BEGIN

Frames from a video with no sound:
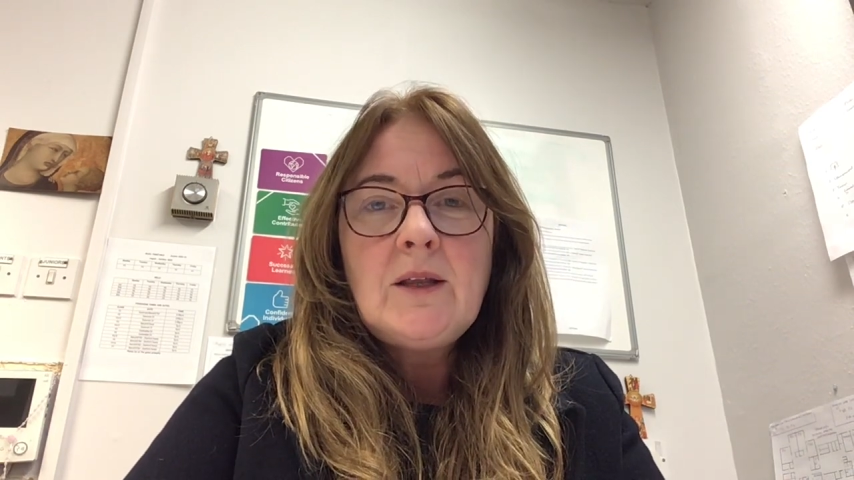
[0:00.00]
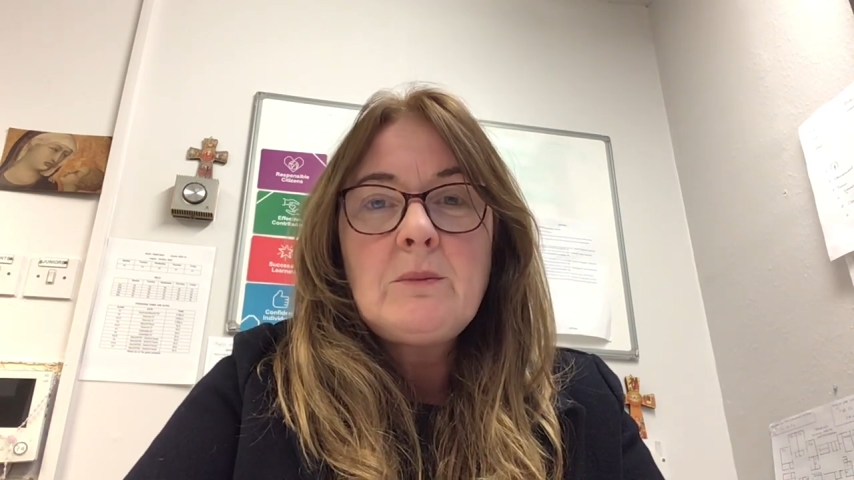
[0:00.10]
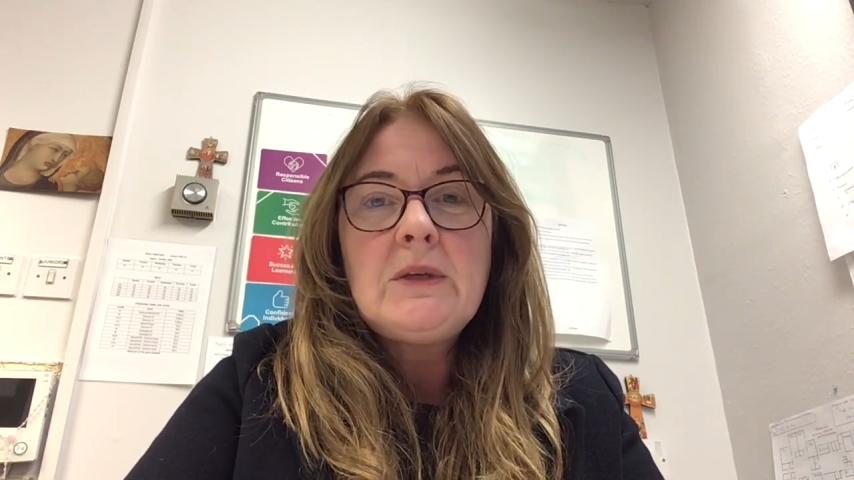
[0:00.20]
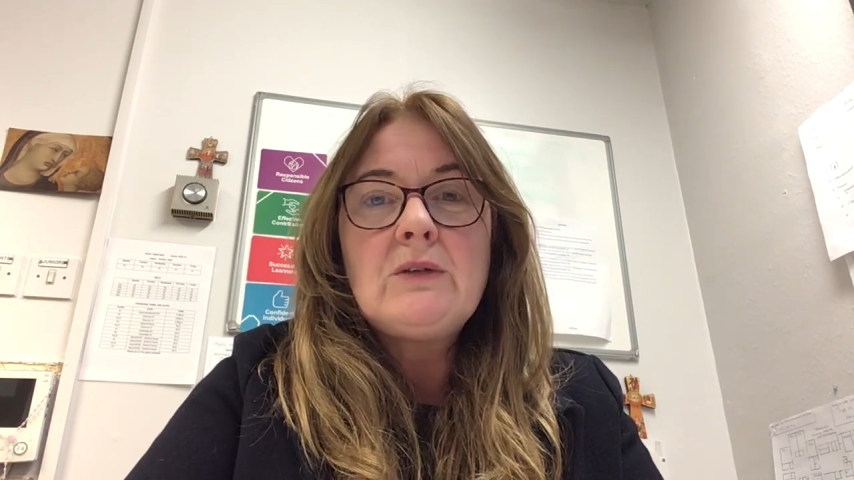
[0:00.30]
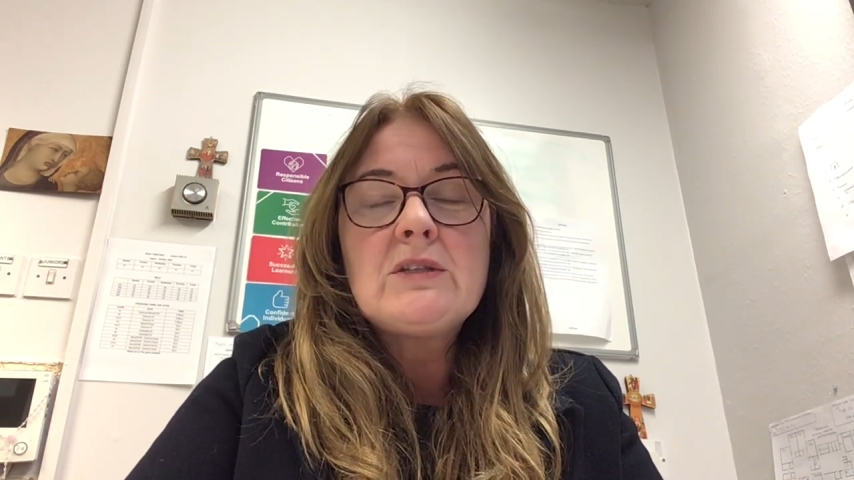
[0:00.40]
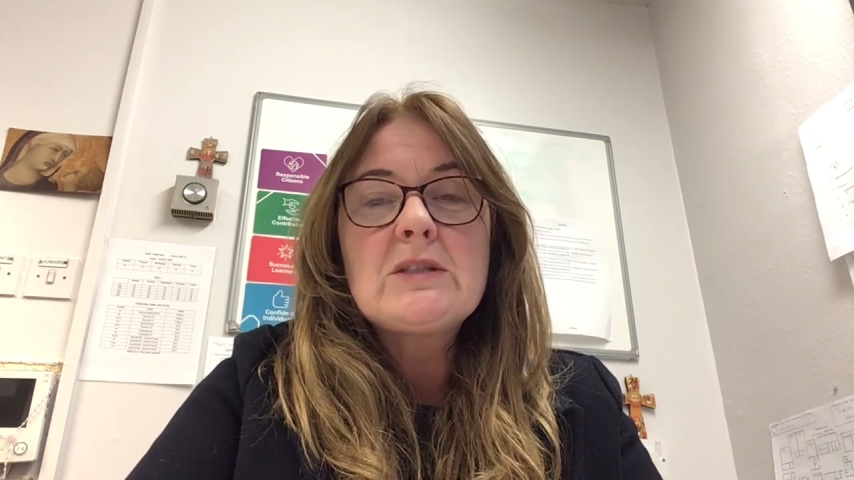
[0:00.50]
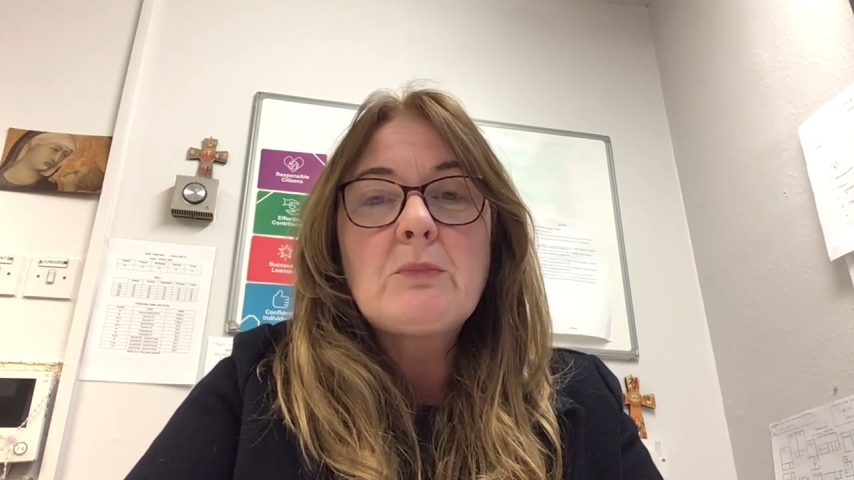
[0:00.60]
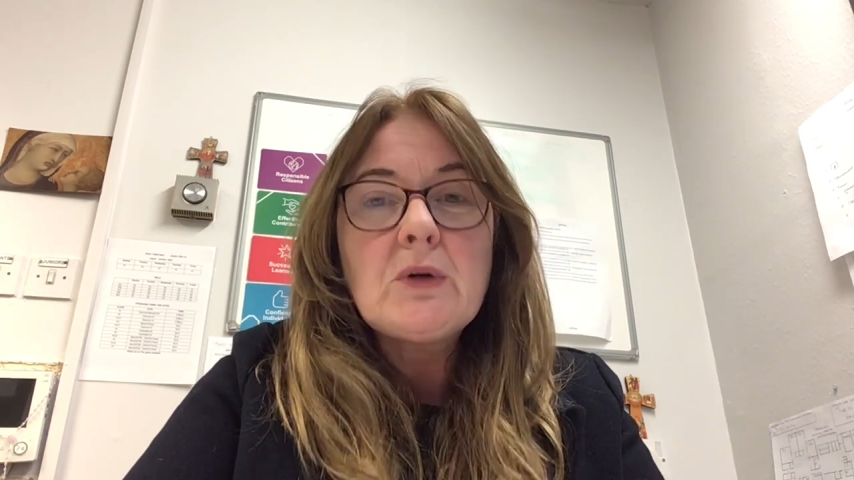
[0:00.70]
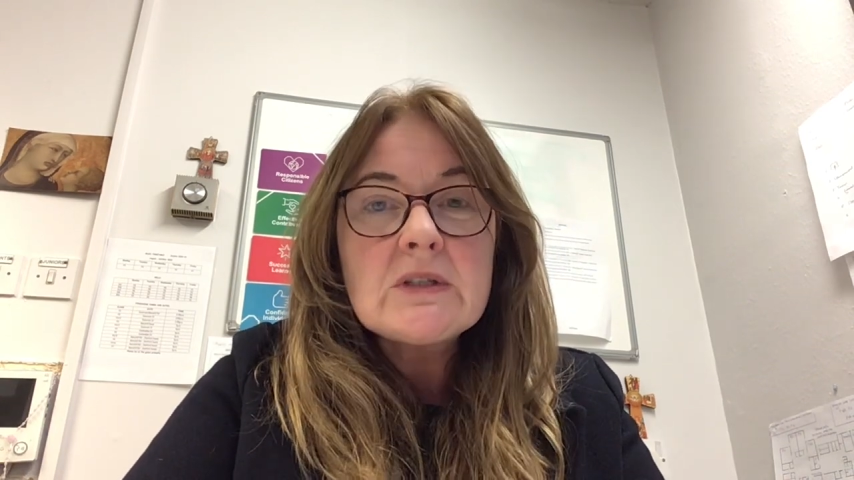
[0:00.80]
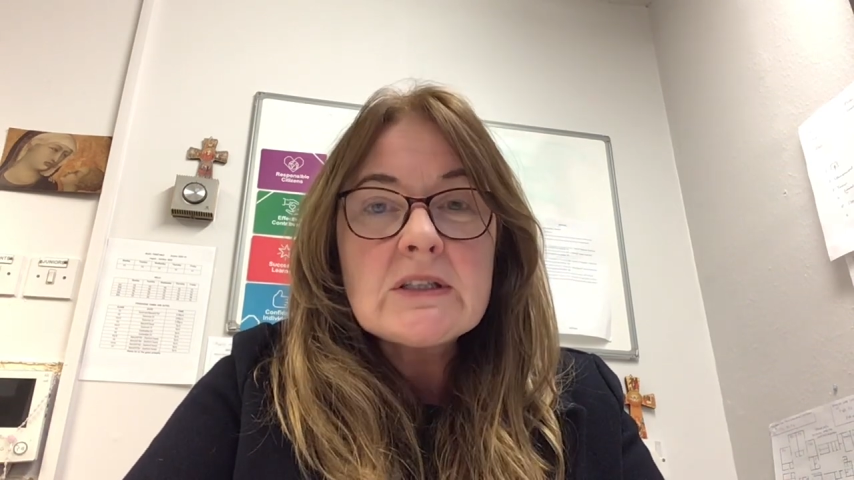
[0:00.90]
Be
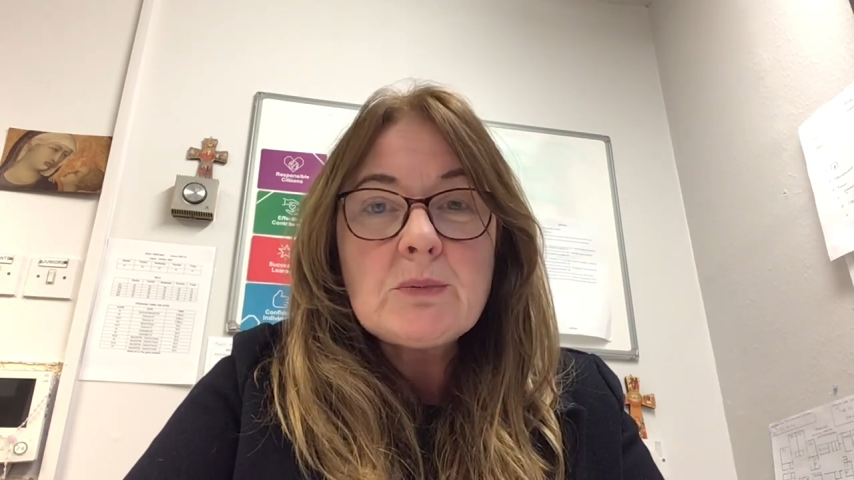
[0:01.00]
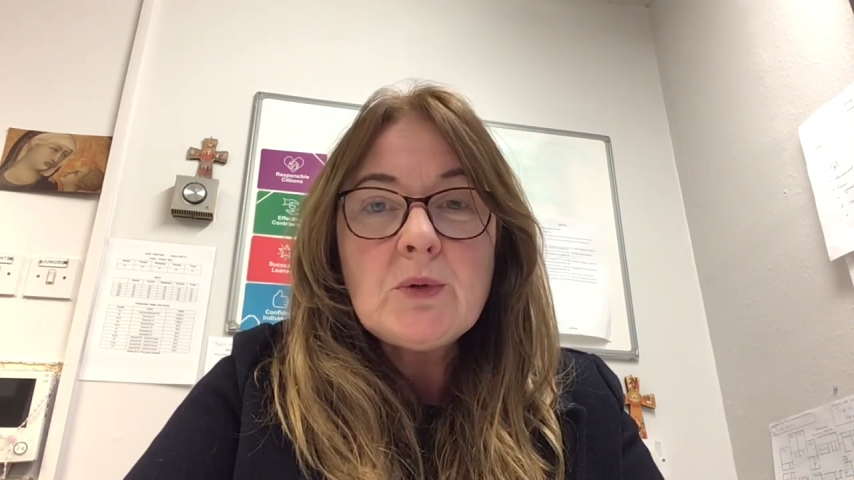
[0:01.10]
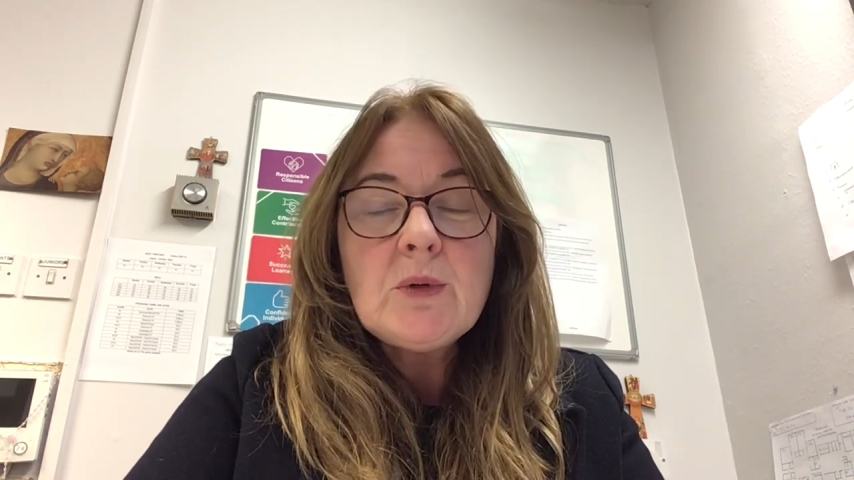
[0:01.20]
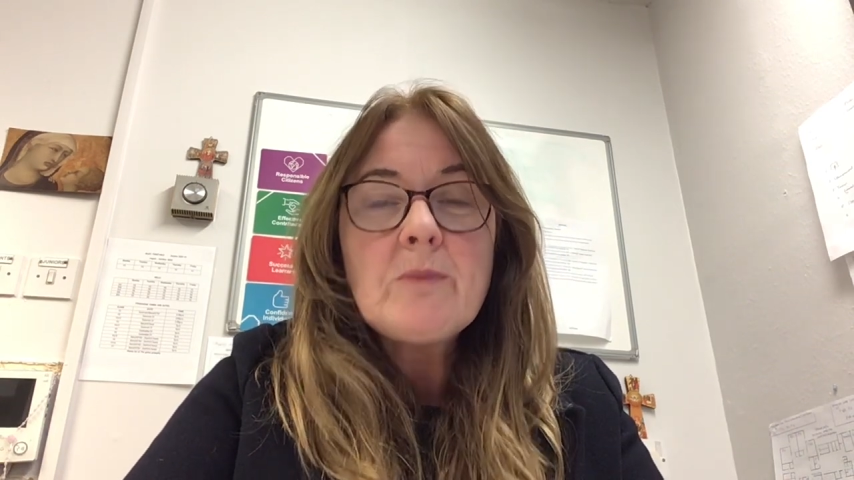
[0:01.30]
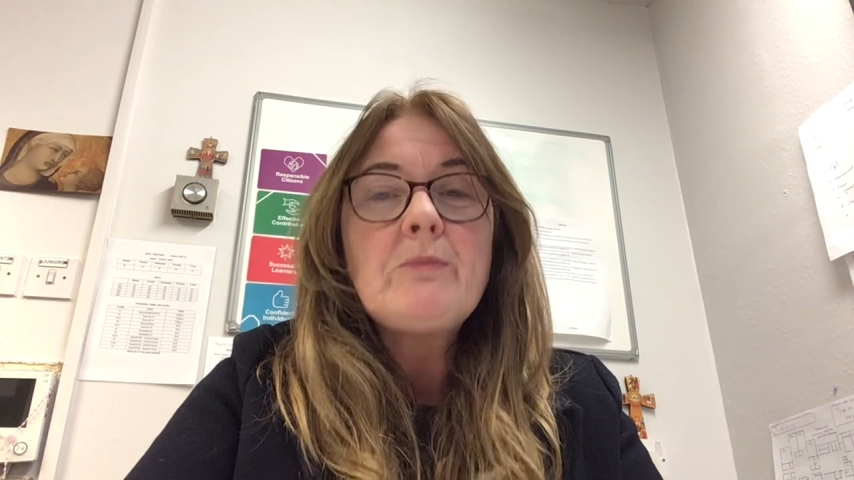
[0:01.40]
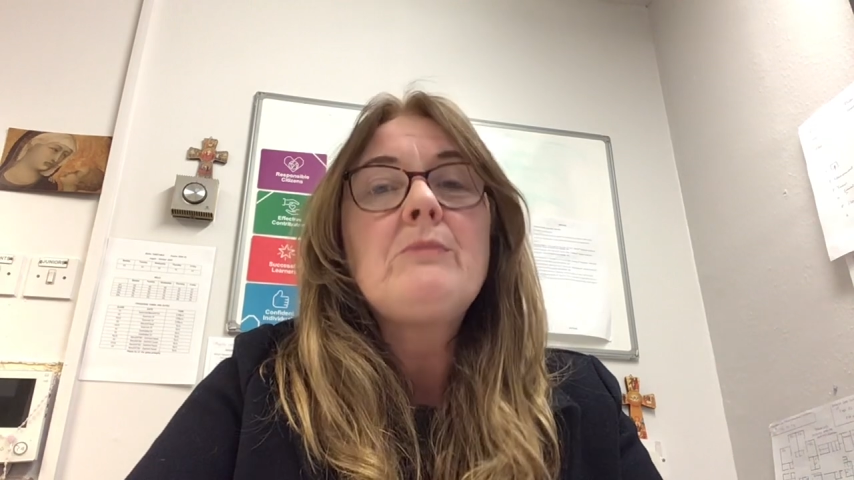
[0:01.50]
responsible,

END

Copy out the preceding entries without a single change, leaving out the pictures.

Frames from a video with no sound:
[0:00.00]
[0:00.10]
[0:00.20]
[0:00.30]
[0:00.40]
[0:00.50]
[0:00.60]
[0:00.70]
[0:00.80]
[0:00.90]
Be
[0:01.00]
[0:01.10]
[0:01.20]
[0:01.30]
[0:01.40]
[0:01.50]
responsible,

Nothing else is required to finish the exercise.